◆ REQUIRED ACTION
Before copying, set the pictures aside; then repeat every line below verbatim.

(Records from a dataset)

*** Begin section ***

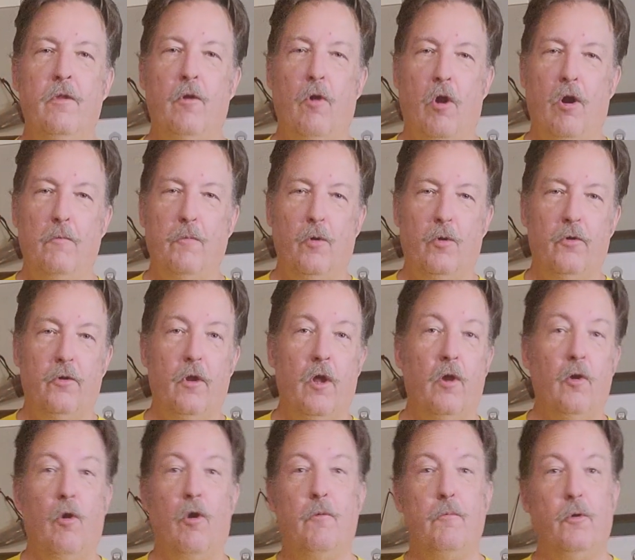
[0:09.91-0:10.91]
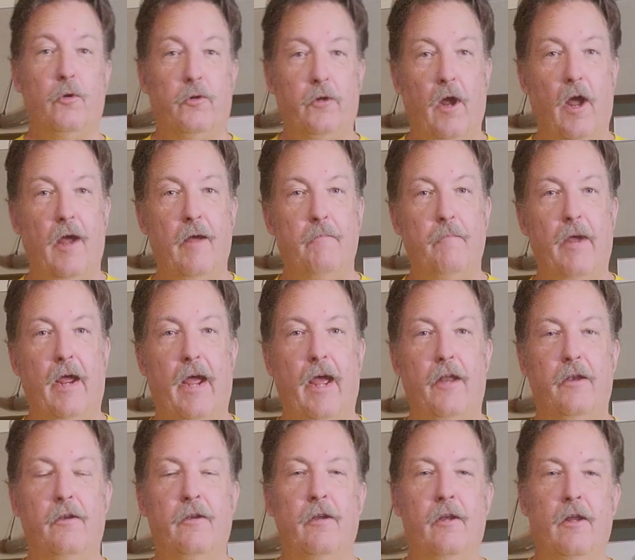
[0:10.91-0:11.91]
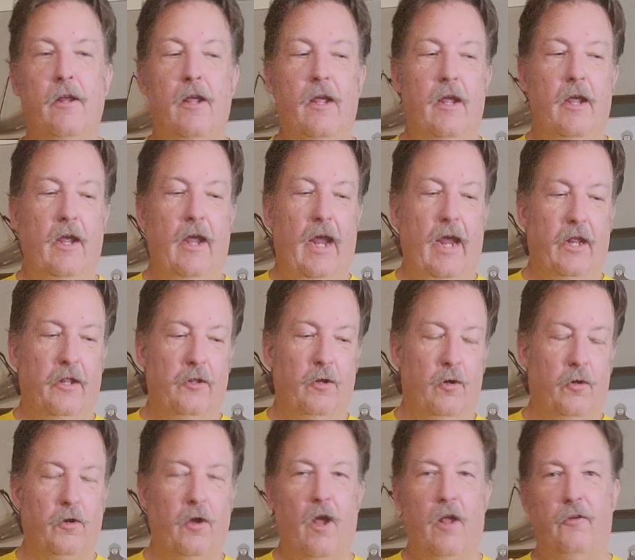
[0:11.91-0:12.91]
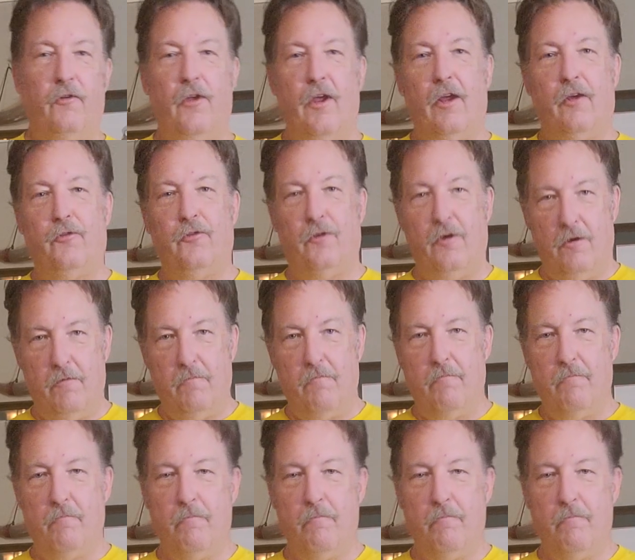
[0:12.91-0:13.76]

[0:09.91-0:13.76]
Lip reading: armored and unarmored combat and their context in,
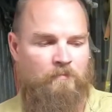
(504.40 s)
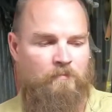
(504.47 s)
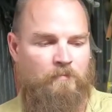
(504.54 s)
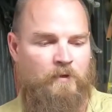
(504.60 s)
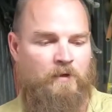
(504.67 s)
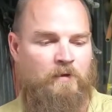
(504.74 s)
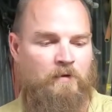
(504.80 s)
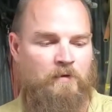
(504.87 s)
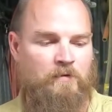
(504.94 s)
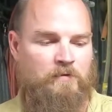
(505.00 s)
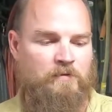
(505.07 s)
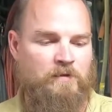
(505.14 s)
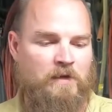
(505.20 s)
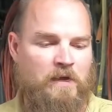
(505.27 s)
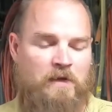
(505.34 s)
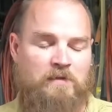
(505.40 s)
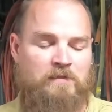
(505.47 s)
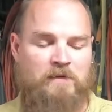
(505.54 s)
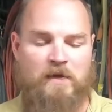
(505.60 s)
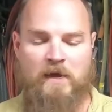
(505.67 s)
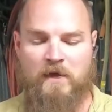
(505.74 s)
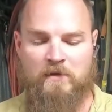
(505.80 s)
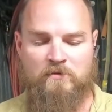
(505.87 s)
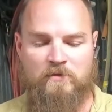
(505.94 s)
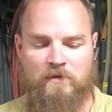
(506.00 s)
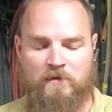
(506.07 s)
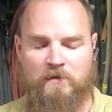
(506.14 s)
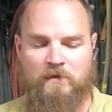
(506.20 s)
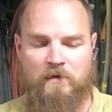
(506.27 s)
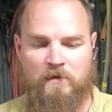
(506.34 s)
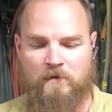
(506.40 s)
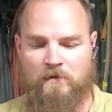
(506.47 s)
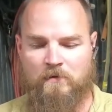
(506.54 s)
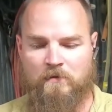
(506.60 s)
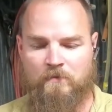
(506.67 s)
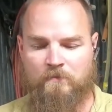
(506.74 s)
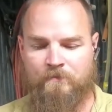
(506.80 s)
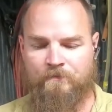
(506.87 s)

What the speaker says: because that's actually a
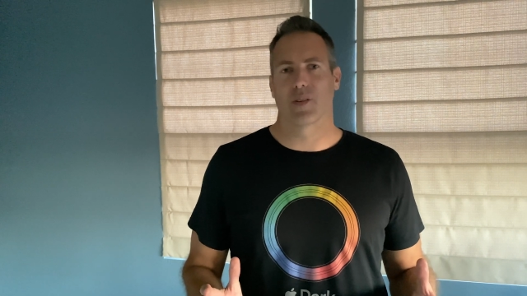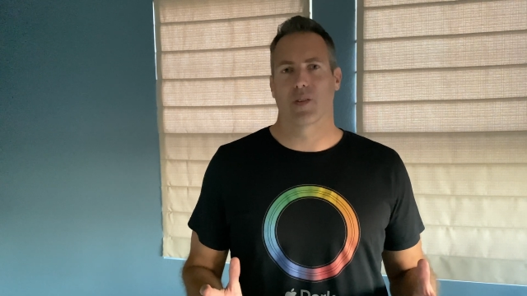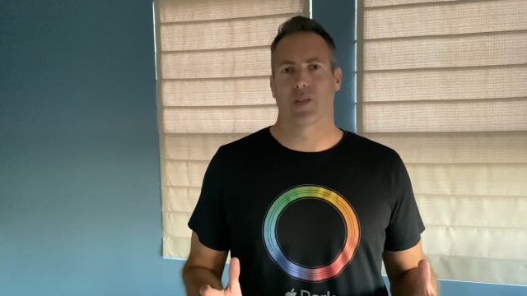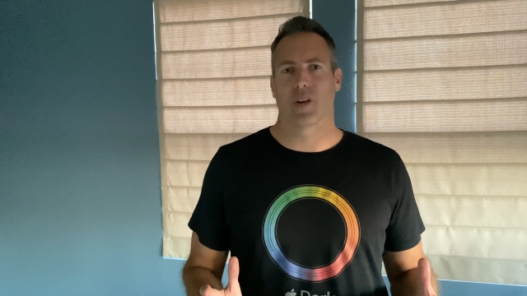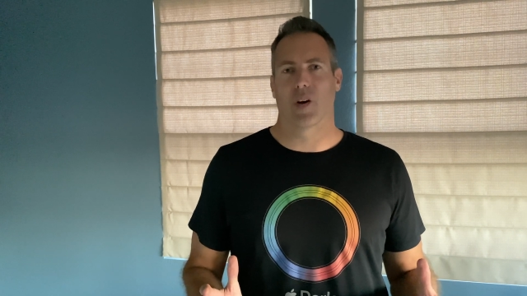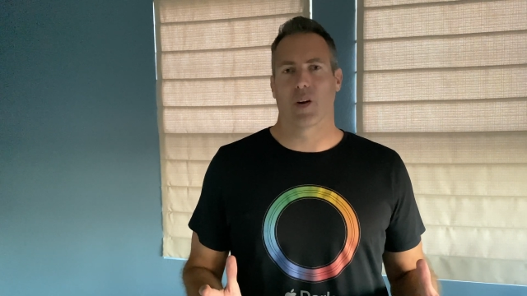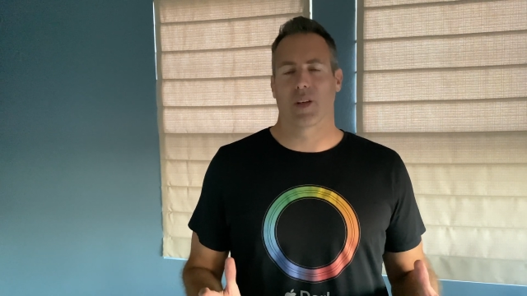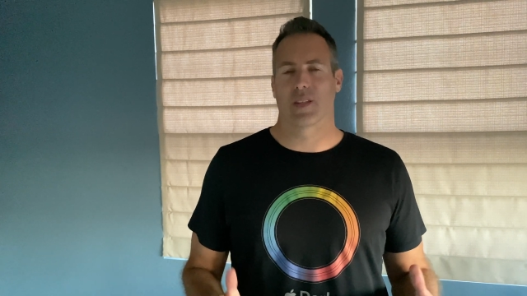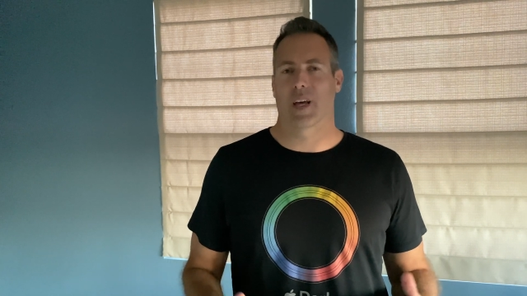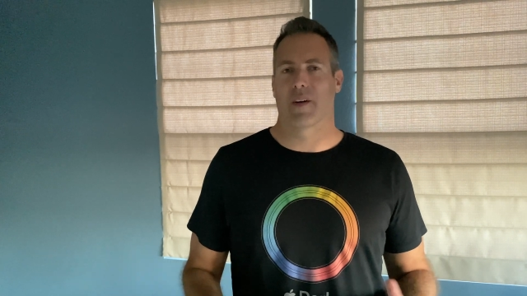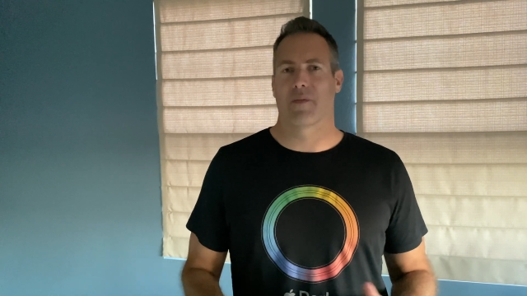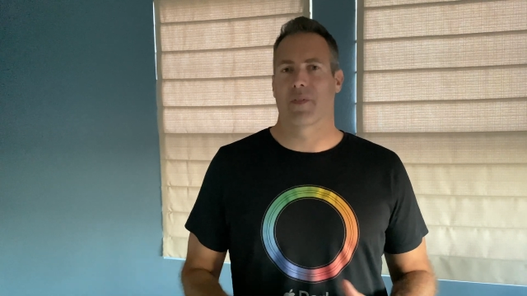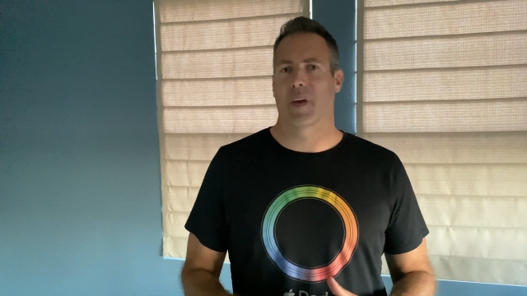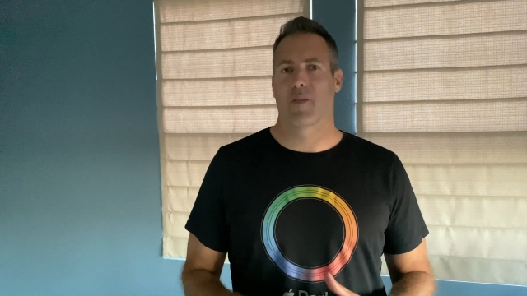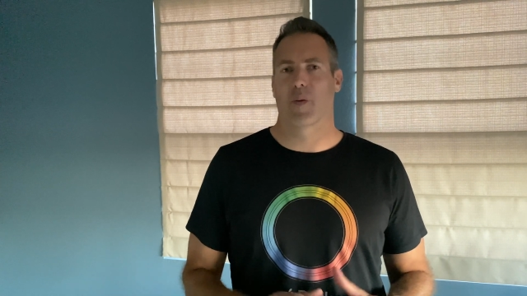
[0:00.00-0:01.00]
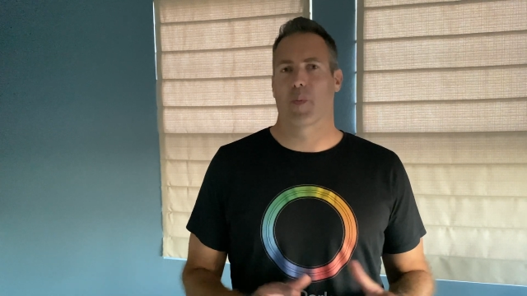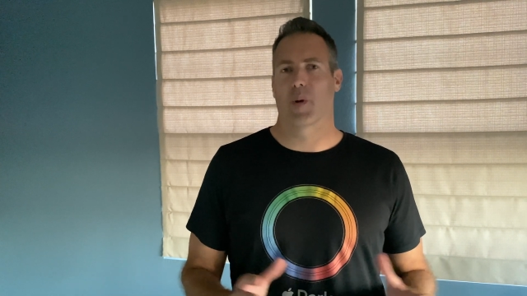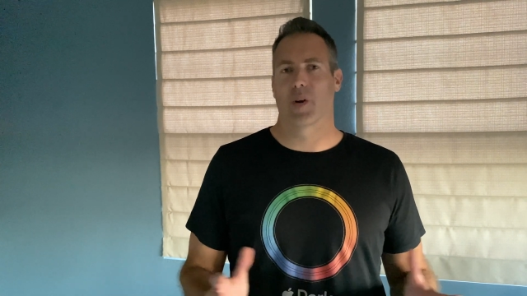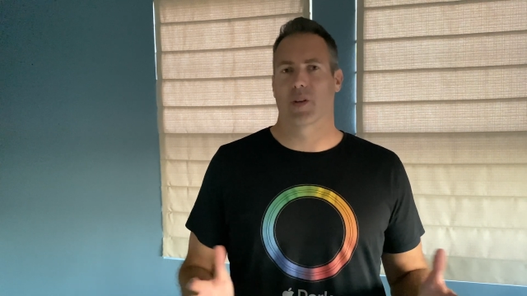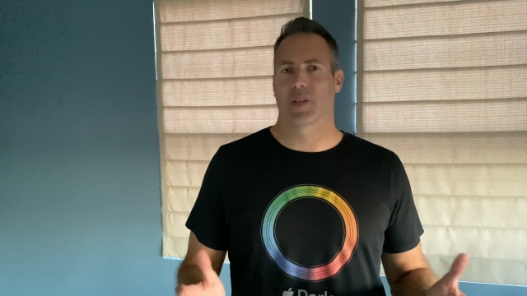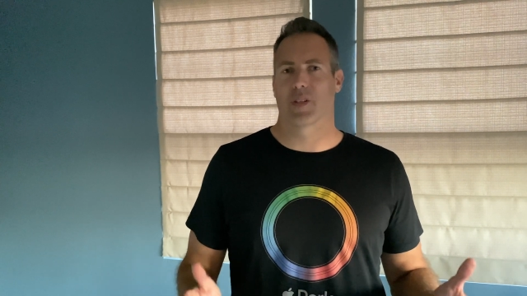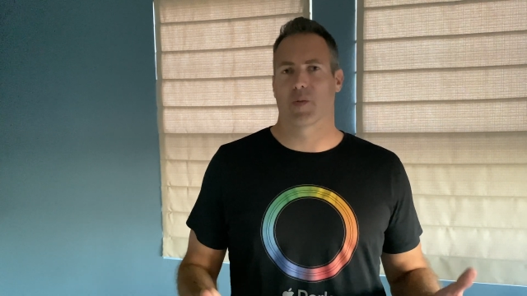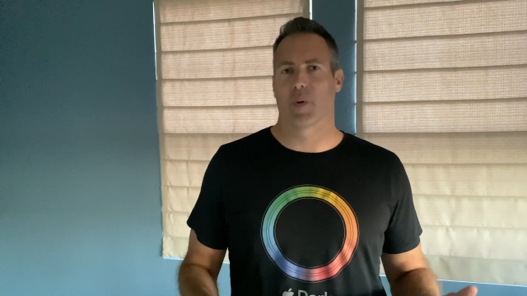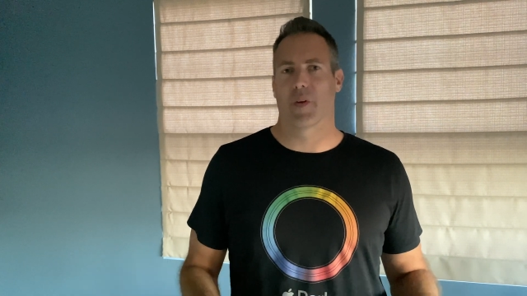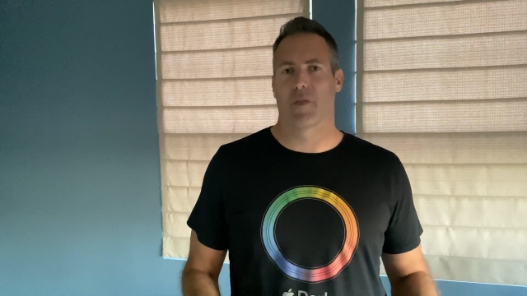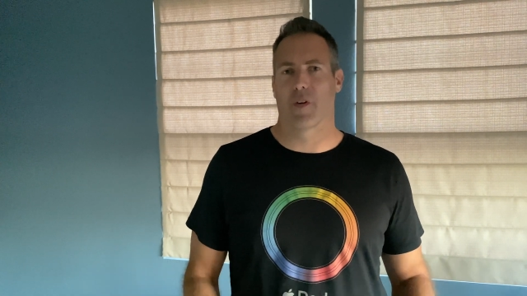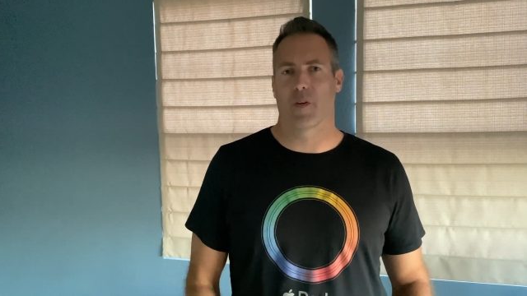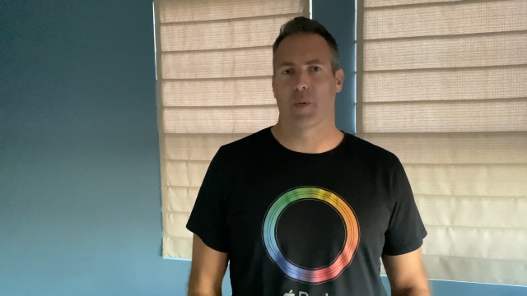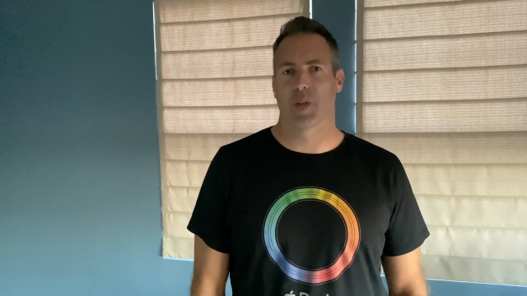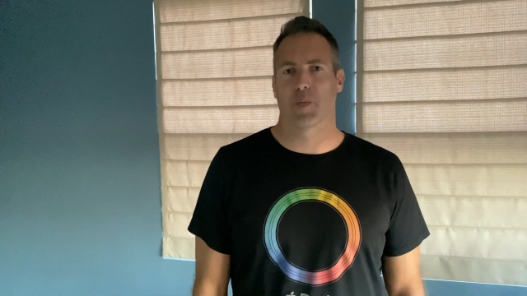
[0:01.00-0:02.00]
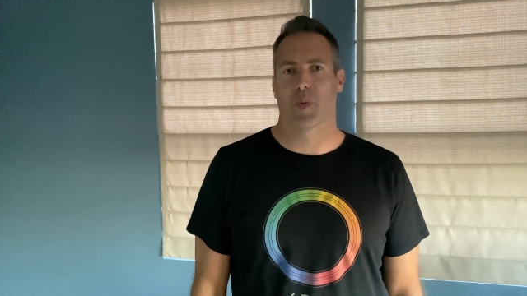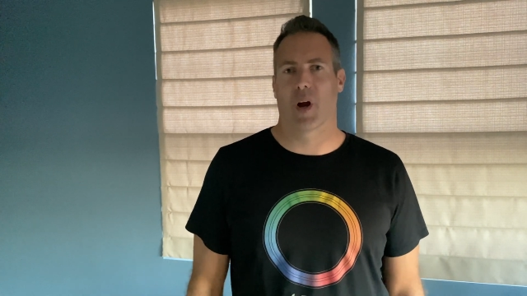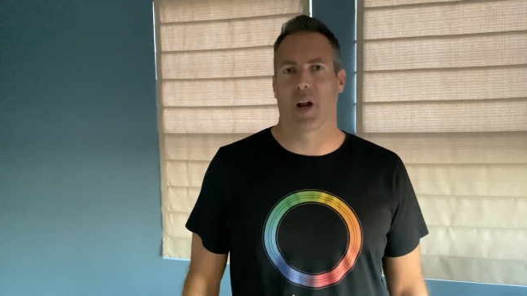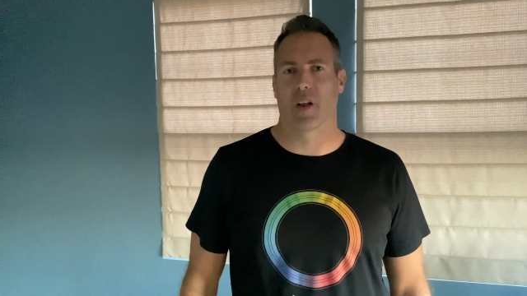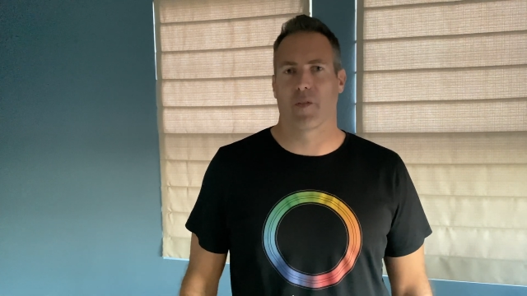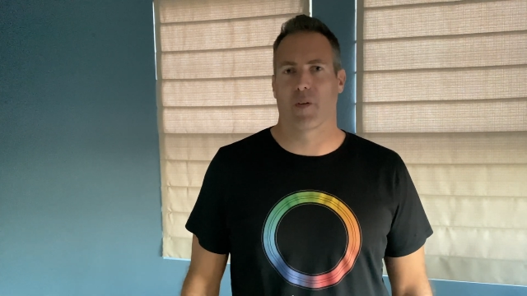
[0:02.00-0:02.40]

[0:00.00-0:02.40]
so because I've never purchased a refurbished product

*** End section ***

◆ RESULT FOR THIS EXERCISE
[0:09.91-0:10.91]
[0:10.91-0:11.91]
[0:11.91-0:12.91]
[0:12.91-0:13.76]

[0:09.91-0:13.76]
Lip reading: armored and unarmored combat and their context in,
(504.40 s)
(504.47 s)
(504.54 s)
(504.60 s)
(504.67 s)
(504.74 s)
(504.80 s)
(504.87 s)
(504.94 s)
(505.00 s)
(505.07 s)
(505.14 s)
(505.20 s)
(505.27 s)
(505.34 s)
(505.40 s)
(505.47 s)
(505.54 s)
(505.60 s)
(505.67 s)
(505.74 s)
(505.80 s)
(505.87 s)
(505.94 s)
(506.00 s)
(506.07 s)
(506.14 s)
(506.20 s)
(506.27 s)
(506.34 s)
(506.40 s)
(506.47 s)
(506.54 s)
(506.60 s)
(506.67 s)
(506.74 s)
(506.80 s)
(506.87 s)

What the speaker says: because that's actually a
[0:00.00-0:01.00]
[0:01.00-0:02.00]
[0:02.00-0:02.40]

[0:00.00-0:02.40]
so because I've never purchased a refurbished product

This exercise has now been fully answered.